Lionfish also are disrupting native fish populations that are commercially, recreationally, and ecologically important to the region. According to the Ocean Support Foundation, the fish, which have stomachs that can expand up to 30 times its normal volume as they eat, can reduce juvenile fish populations on a reef by nearly 90% in as little as five weeks. Lionfish have been found with more 50 species of juvenile fish in their stomachs.
WPI joins the fight
WPI students aren’t the only ones trying to curb the lionfish’s destructive appetite either. iRobot CEO Colin Angle and Science from Scientists founder Erika Angle created the non-profit Robots in Service of the Environment (RSE) in the Spring of 2017. RSE’s first device was its Guardian LF1Robot. Essentially a submersible lionfish vacuum, the Kickstarter-funded Guardian robot stuns lionfish before sucking them into a chamber for extraction.

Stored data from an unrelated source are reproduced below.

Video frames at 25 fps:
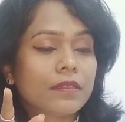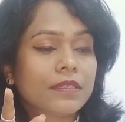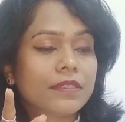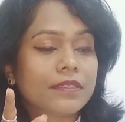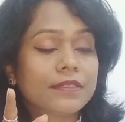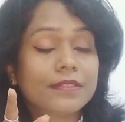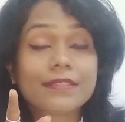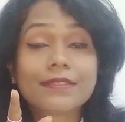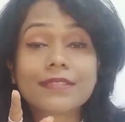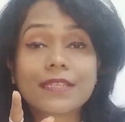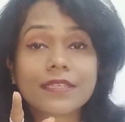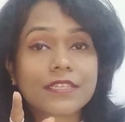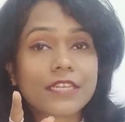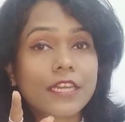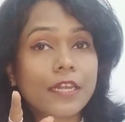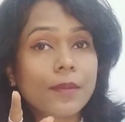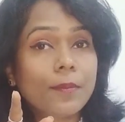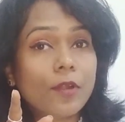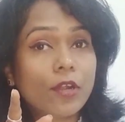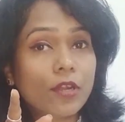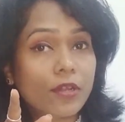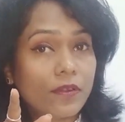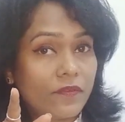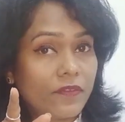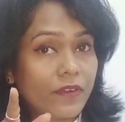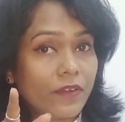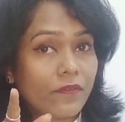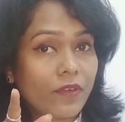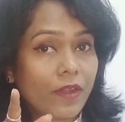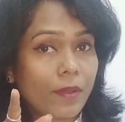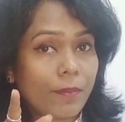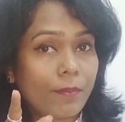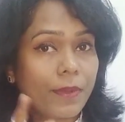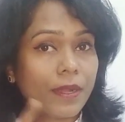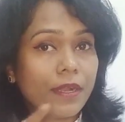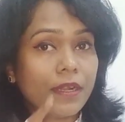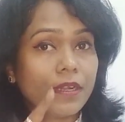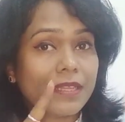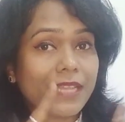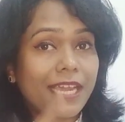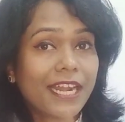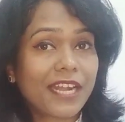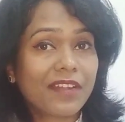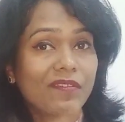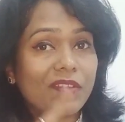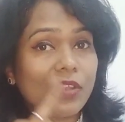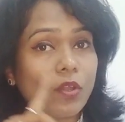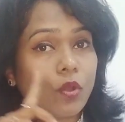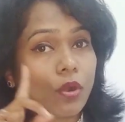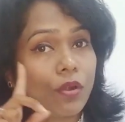sustainability of development, that
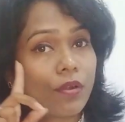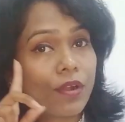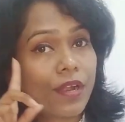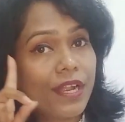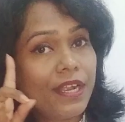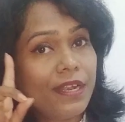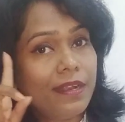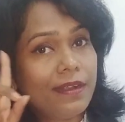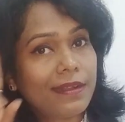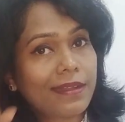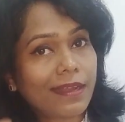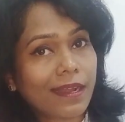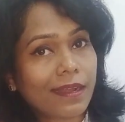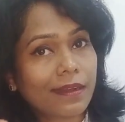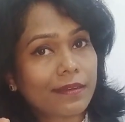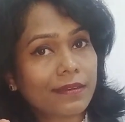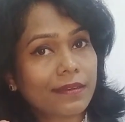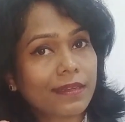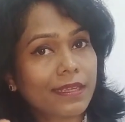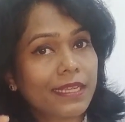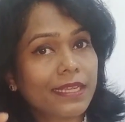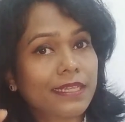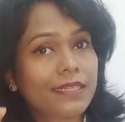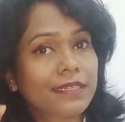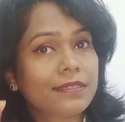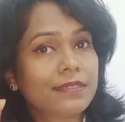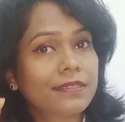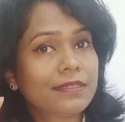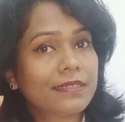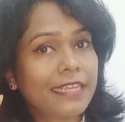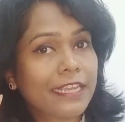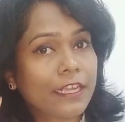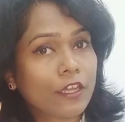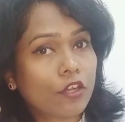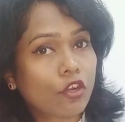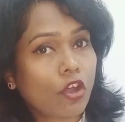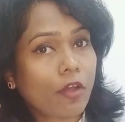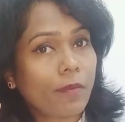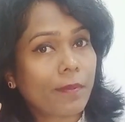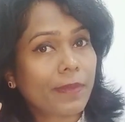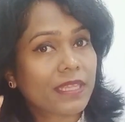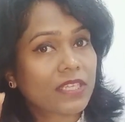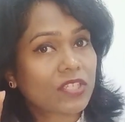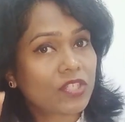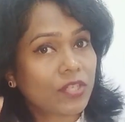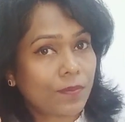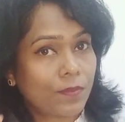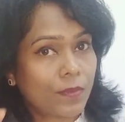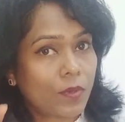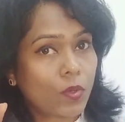we already done in economics
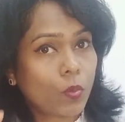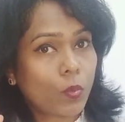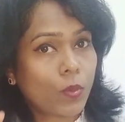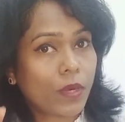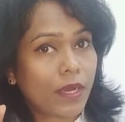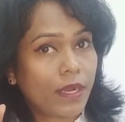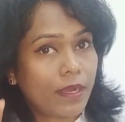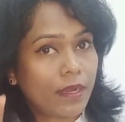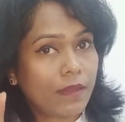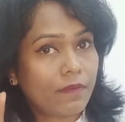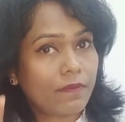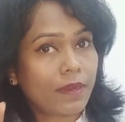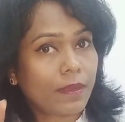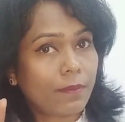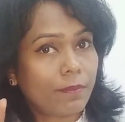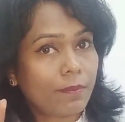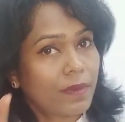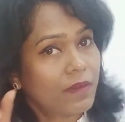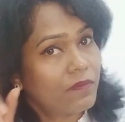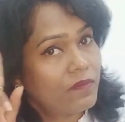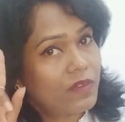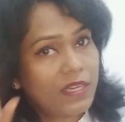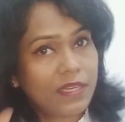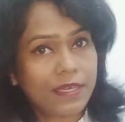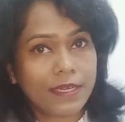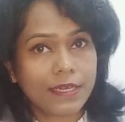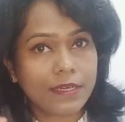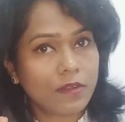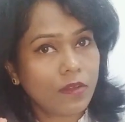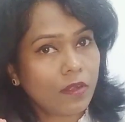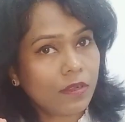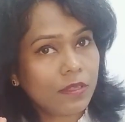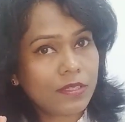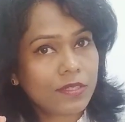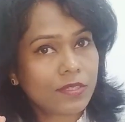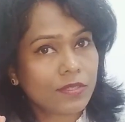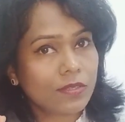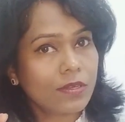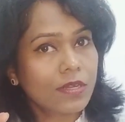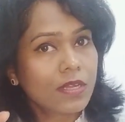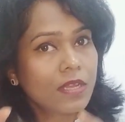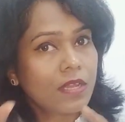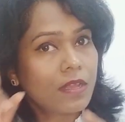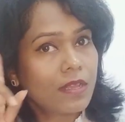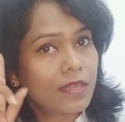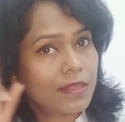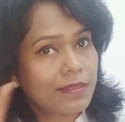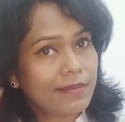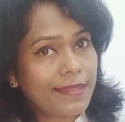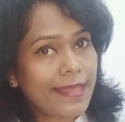chapter 1 development. We did also
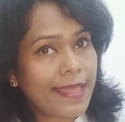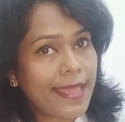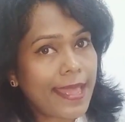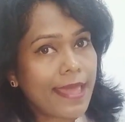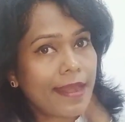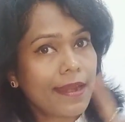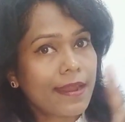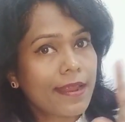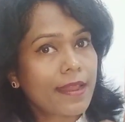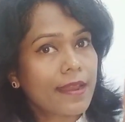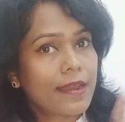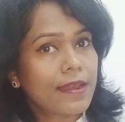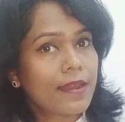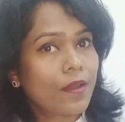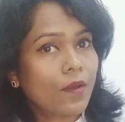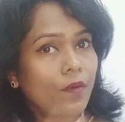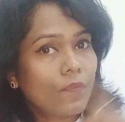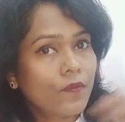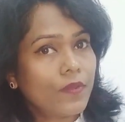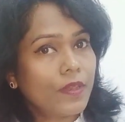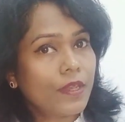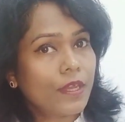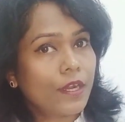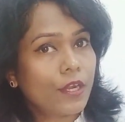there. Now we are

Autonomous lionfish hunting
While the Guardian can be used to harvest lionfish, it needs to be directed by an operator connected to the robot by a tether, which could damage fragile reefs. WPI’s robot would be untethered and would hunt for fish on its own, without human direction. Once it recognizes a lionfish, it would change course to intercept it and spear it. The buoyant spear tip would detach and float the fish to the surface to be collected. A fisher could use multiple robots to maximize his catch.
WPI states the goal is to toss the robot out of the boat, have it go down to the reef, plot out a course, and begin its search. Ideally, the robot will set up a search pattern and fly along the reef without collision. The idea is that the robots could be part of the environmental solution.

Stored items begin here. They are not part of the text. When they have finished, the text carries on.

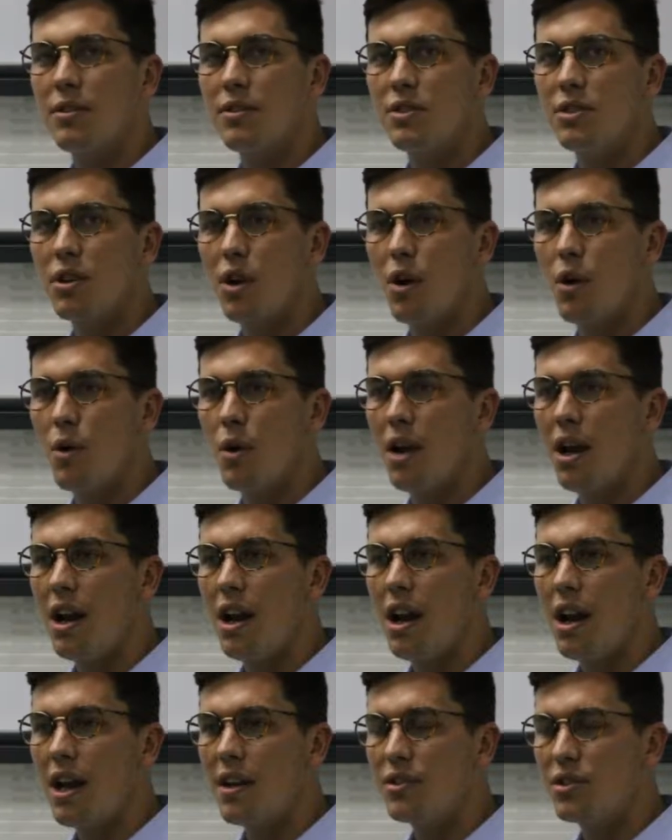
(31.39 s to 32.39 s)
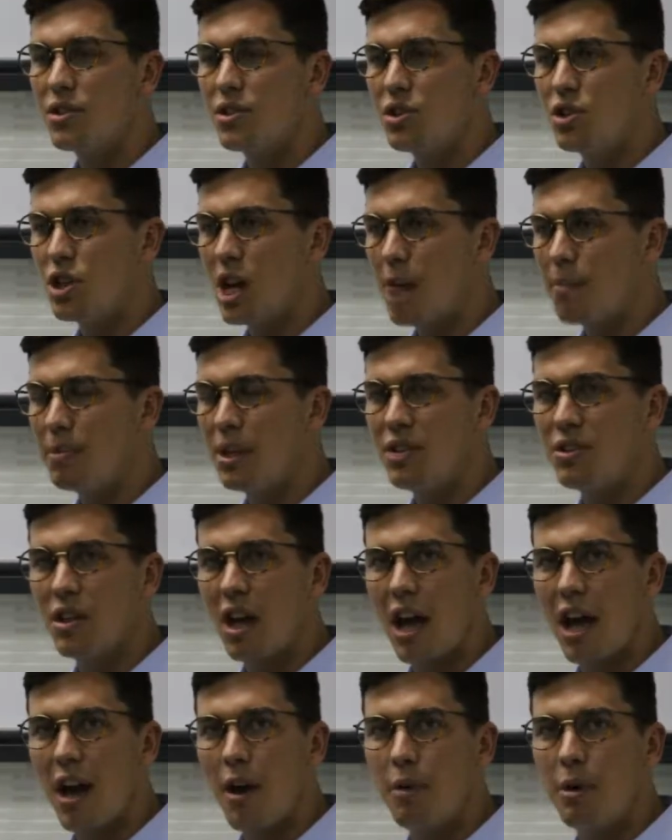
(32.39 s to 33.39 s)
So let's jump into
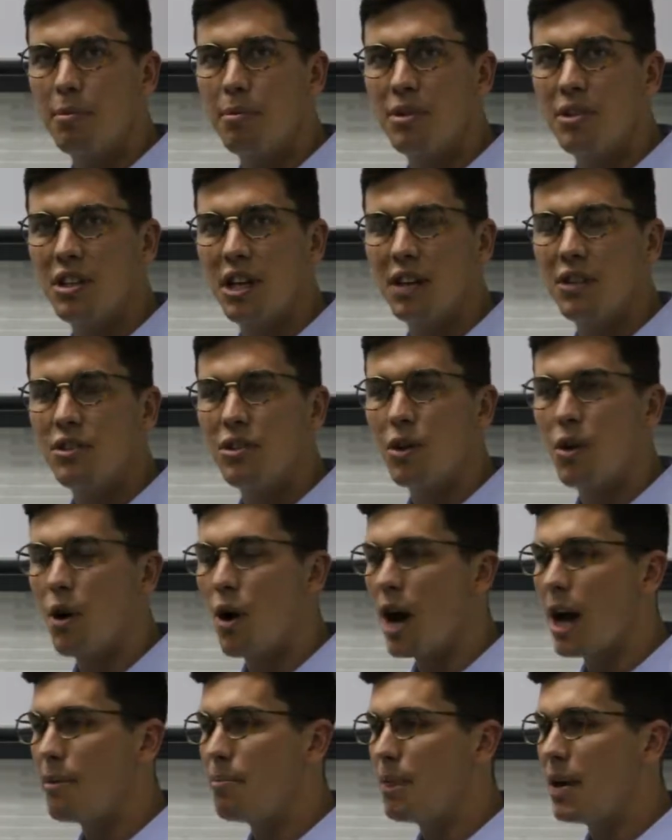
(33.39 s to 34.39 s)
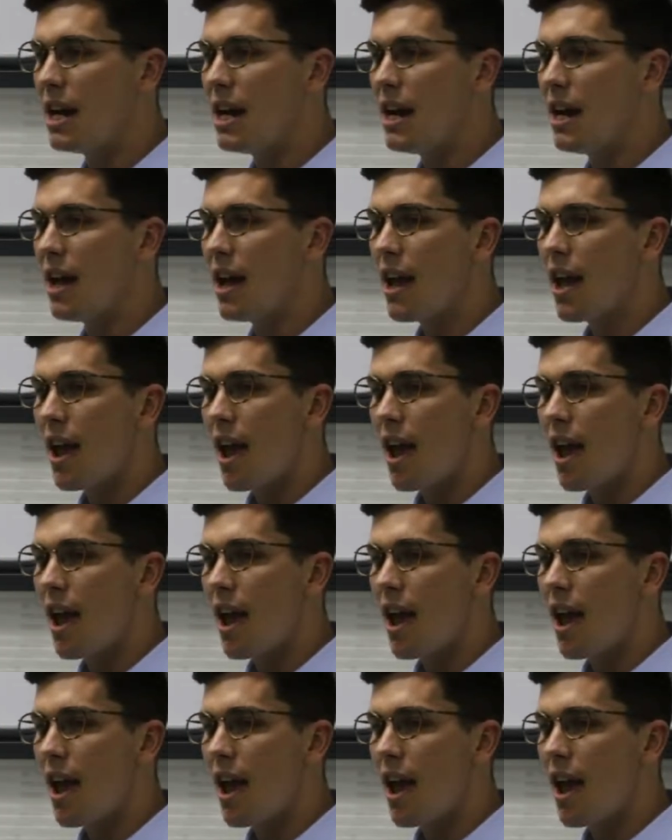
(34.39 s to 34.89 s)
how we protect your IP.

The past year’s MQP team members used machine learning, advanced computer vision libraries, neural network software, and computer vision models to develop the robot’s computer vision system, which is the key to distinguishing lionfish from the other fish and aquatic species in the area. They showed the system thousands of images of lionfish of different colors, taken from different angles and under different lighting conditions, to train it to recognize a lionfish with greater than 95% accuracy.
The team also developed a spearing and buoyancy compensation system. The robot has a revolving carousel, not unlike the cylinder of a revolver, that holds eight detachable spear tips. A motorized mechanism connects to a metal shaft that thrusts the spear tips into the fish. As the shaft retracts, leaving the buoyant spear tip embedded in the fish, the carousel turns to move the next spear tip into position.
As the spear tips are used, the robot loses buoyancy. To compensate, the researchers built a watertight, air-filled chamber that enlarges slightly after each spearing to displace more water and equalize the robot’s buoyancy.
The team also designed a water-tight chamber to protect the robot’s motherboard and electronics from the salt water, which is highly corrosive. “In many ways, this was the hardest part of the project,” said William Godsey, who worked on the system’s buoyancy and electronics chambers, along with its shooting mechanism. “Just because something is waterproof doesn’t mean it will work in salt water, which is an incredibly corrosive substance.”
The robot is being designed to attach to a commercially available, autonomous submersible robot. During the 2018-19 academic year, a second MQP team will focus on the robot’s global navigation system, which will enable it to autonomously establish and navigate a three-dimensional search grid as it seeks lionfish.